#spark-knn
WIP...
k-Nearest Neighbors algorithm (k-NN) implemented on Apache Spark. This uses a hybrid spill tree approach to achieve high accuracy and search efficiency. The simplicity of k-NN and lack of tuning parameters makes k-NN a useful baseline model for many machine learning problems.
This package is published using sbt-spark-package and linking information can be found at http://spark-packages.org/package/saurfang/spark-knn
k-NN can be used for both classification and regression, which are exposed using the new Spark ML API based on DataFrame. Both models accept a weight column so predictions can be optionally weighted.
//read in raw label and features
val training = MLUtils.loadLibSVMFile(sc, "data/mllib/sample_libsvm_data.txt").toDF()
val knn = new KNNClassifier()
.setTopTreeSize(training.count().toInt / 500)
.setK(10)
val knnModel = knn.fit(training)
val predicted = knn.transform(training)
//read in raw label and features
val training = MLUtils.loadLibSVMFile(sc, "data/mllib/sample_libsvm_data.txt").toDF()
val knn = new KNNRegression()
.setTopTreeSize(training.count().toInt / 500)
.setK(10)
val knnModel = knn.fit(training)
val predicted = knn.transform(training)
Furthermore, KNN itself is also exposed for advanced usage which returns arbitrary columns associated with found neighbors. For example, this can power clustering use case described in the reference Google paper.
When the model is trained, data points are repartitioned and within each partition a search tree is built to support
efficient querying. When model is used in prediction, the prediction vectors are repartitioned, searched, collected and
joined back to the search DataFrame. Assuming the training set is much larger, subsequent prediction can be much quicker
than training. Overall the algorithm displays a O(m log n)
runtime much better than the naive O(m n)
runtime (for n training points, m prediction points and k = 1). See benchmark section for more details.
The number of neighbors can be set before and after training. Other parameters must be set before training and they control the number of partitions and trade off between accuracy and efficiency of individual search tree. Please refer to Scala doc for more information.

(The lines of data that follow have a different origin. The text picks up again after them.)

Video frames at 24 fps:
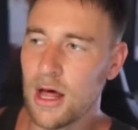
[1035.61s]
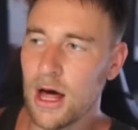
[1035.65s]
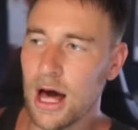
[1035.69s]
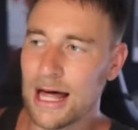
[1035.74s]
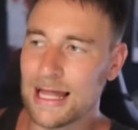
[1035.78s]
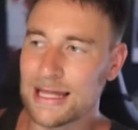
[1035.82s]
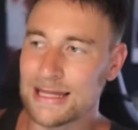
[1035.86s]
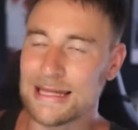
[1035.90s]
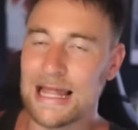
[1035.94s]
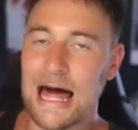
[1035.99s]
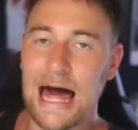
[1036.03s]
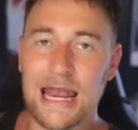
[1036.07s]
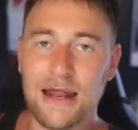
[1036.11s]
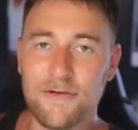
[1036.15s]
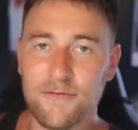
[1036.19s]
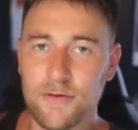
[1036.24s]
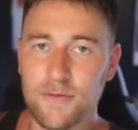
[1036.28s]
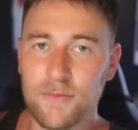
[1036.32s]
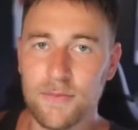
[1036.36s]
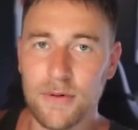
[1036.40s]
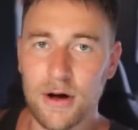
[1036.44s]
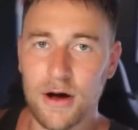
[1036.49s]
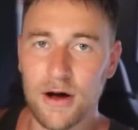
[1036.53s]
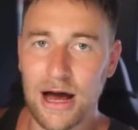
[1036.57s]
A lot of
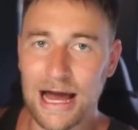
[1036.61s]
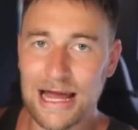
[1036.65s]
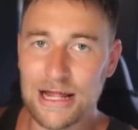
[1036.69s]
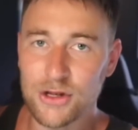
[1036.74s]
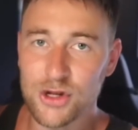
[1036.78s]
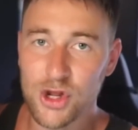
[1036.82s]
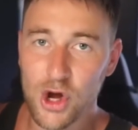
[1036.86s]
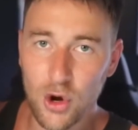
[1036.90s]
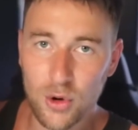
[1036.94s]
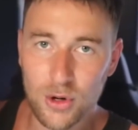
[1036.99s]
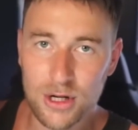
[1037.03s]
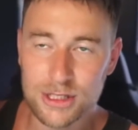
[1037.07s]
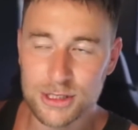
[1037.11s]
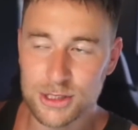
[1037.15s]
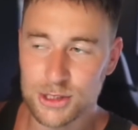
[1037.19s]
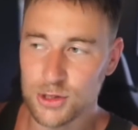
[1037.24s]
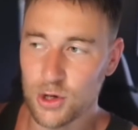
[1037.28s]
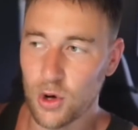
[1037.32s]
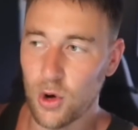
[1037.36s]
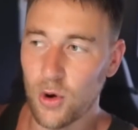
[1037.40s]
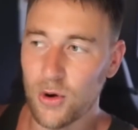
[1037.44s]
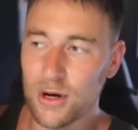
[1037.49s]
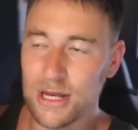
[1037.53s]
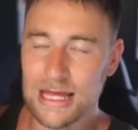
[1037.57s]
them I noticed
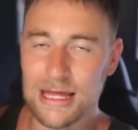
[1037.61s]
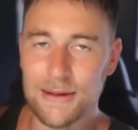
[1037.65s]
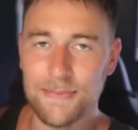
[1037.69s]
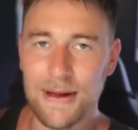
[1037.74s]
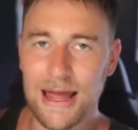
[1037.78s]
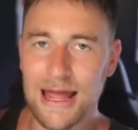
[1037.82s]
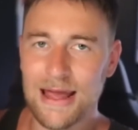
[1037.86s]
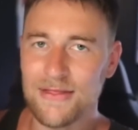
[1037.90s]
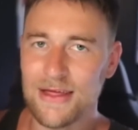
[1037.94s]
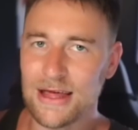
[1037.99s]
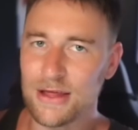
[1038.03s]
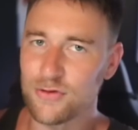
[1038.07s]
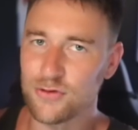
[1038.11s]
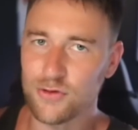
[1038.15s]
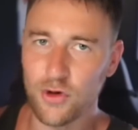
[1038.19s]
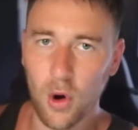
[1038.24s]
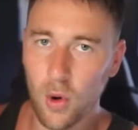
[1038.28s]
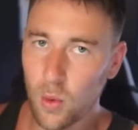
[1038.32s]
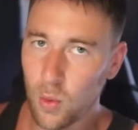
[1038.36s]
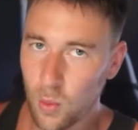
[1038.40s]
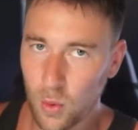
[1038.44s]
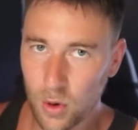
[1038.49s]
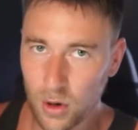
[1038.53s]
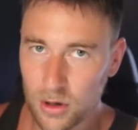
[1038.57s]
on eBay, they
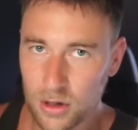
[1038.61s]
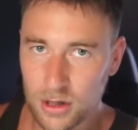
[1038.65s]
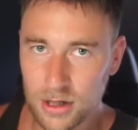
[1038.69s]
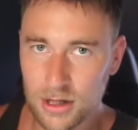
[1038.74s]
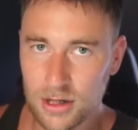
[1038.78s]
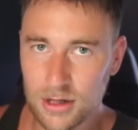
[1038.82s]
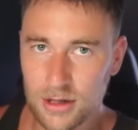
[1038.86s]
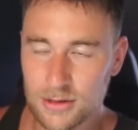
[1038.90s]
don't work.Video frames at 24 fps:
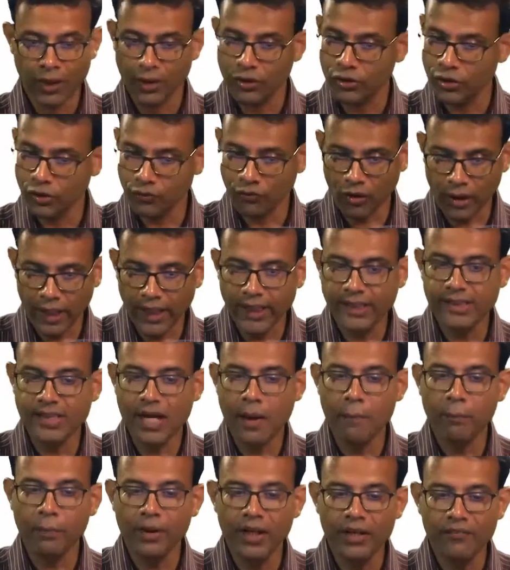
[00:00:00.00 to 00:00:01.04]
So, for
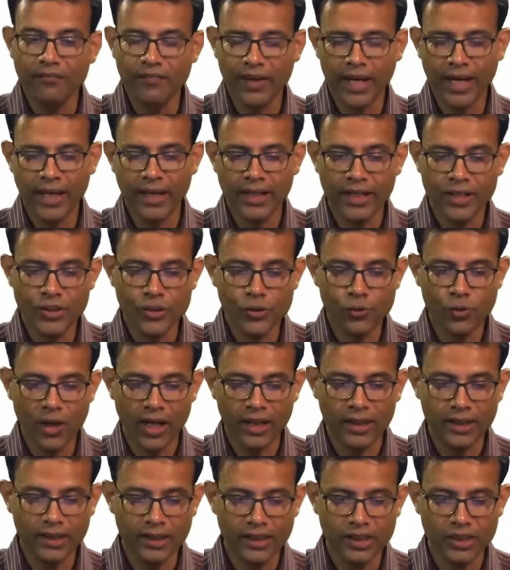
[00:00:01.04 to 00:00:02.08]
example, if n is
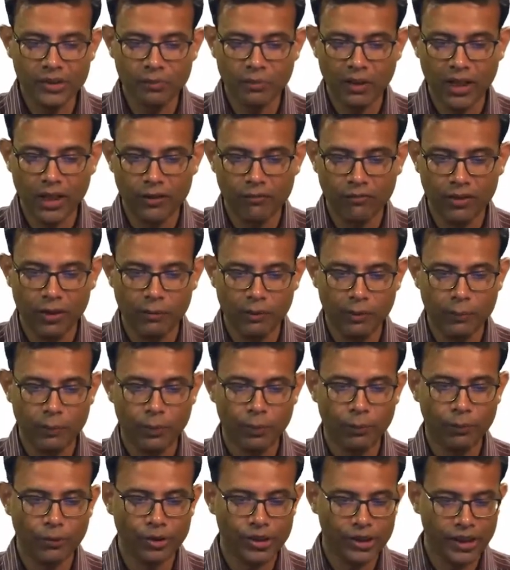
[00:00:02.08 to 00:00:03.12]
1, this part will be
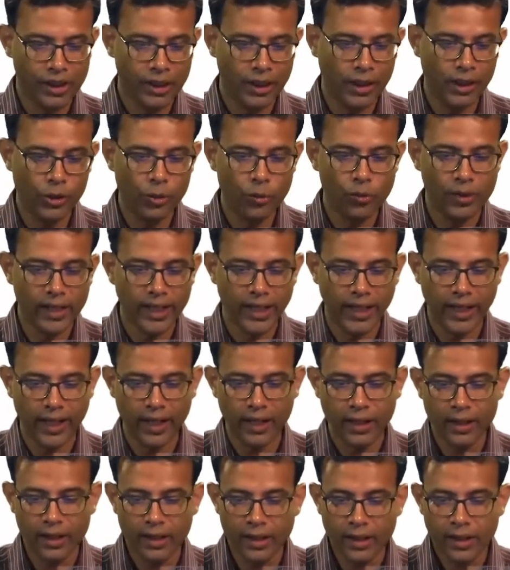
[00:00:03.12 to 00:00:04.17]
proportional to
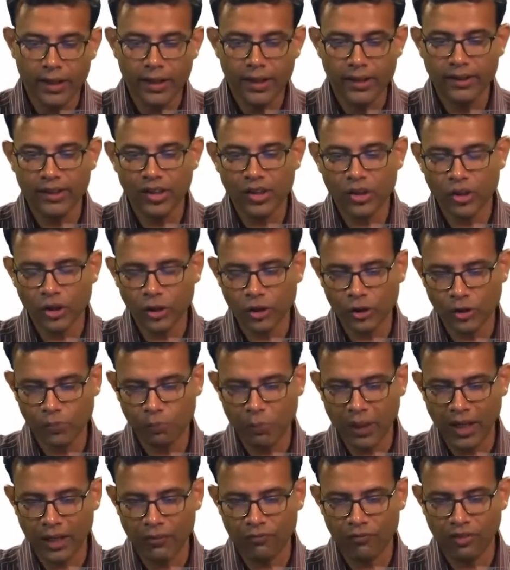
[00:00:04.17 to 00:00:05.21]
k, this
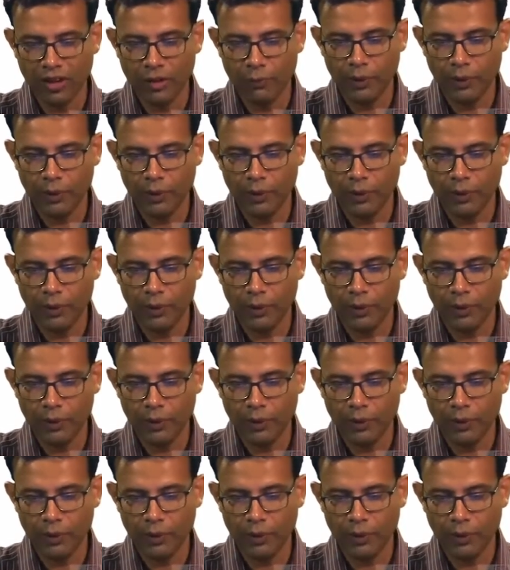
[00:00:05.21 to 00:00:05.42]
part will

To run a Spark script in Python with spark-submit
, use:
cd python
python setup.py bdist_egg
cd ..
sbt package
# need to add jar twice because of https://issues.apache.org/jira/browse/SPARK-5185:
spark-submit --pyfiles python/dist/pyspark_knn-*.egg --driver-class-path spark-knn-core/target/scala-2.10/spark-knn_*.jar --jars spark-knn-core/target/scala-2.10/spark-knn_*.jar YOUR_SCRIPT
Preliminary benchmark results can be found at here.
We have benchmarked our implementation against MNIST dataset. For the canonical 60k training dataset, our implementation is able to get a reasonable cross validated F1 score of 0.97 comparing to brute force exact algorithm's to be computed.
While the implementation is approximate, it doesn't suffer much even when the dimension is high (as many as the full MNIST raw dimension: 784). This can be a huge advantage over other approximate implementation such as KD-tree and LSH. further benchmark is required
The implementation also exhibits sub-linear runtime which can lead to huge savings for large datasets.
Note: the duration in the above plot is total runtime thus brute-force exhibits polynomial runtime while SpillTree shows close to linearithmic runtime.
Finally the implementation scales horizontally and has been successfully applied on datasets with low hundreds millions of observations and low hundreds dimensions. We have no reason to say why it can't scale to billions of observations as described in the original Google paper.
-
implementation of MetricTree, SpillTree, HybridSpillTree
-
distributed KNN based on HybridSpillTree
-
(weighted) Classifier and Regression on ml API
-
benchmark against Brute Force and LSH based kNN in terms of model and runtime performance
-
benchmark against LSH based kNN
-
refactoring of Tree related code
NB: currently tree are recursively constructed and contain some duplicated code. The data structure is also questionable. However preliminary empirical testing shows each tree can comfortably handle tens to hundreds thousands of high dimensional data points.
-
upgrade ml implementation to use DataSet API (pending Spark 1.6)
NB: the largest cost of this implementation is disk I/O of repartition and distance calculation. While distance calculation has no good way to optimize, with DataSet API, we might be able to drastically reduce the shuffle size during training and prediction.
-
explore use of random projection for dimension reduction
-
Liu, Ting, et al. "An investigation of practical approximate nearest neighbor algorithms." Advances in neural information processing systems. 2004.
-
Liu, Ting, Charles Rosenberg, and Henry Rowley. "Clustering billions of images with large scale nearest neighbor search." Applications of Computer Vision, 2007. WACV'07. IEEE Workshop on. IEEE, 2007.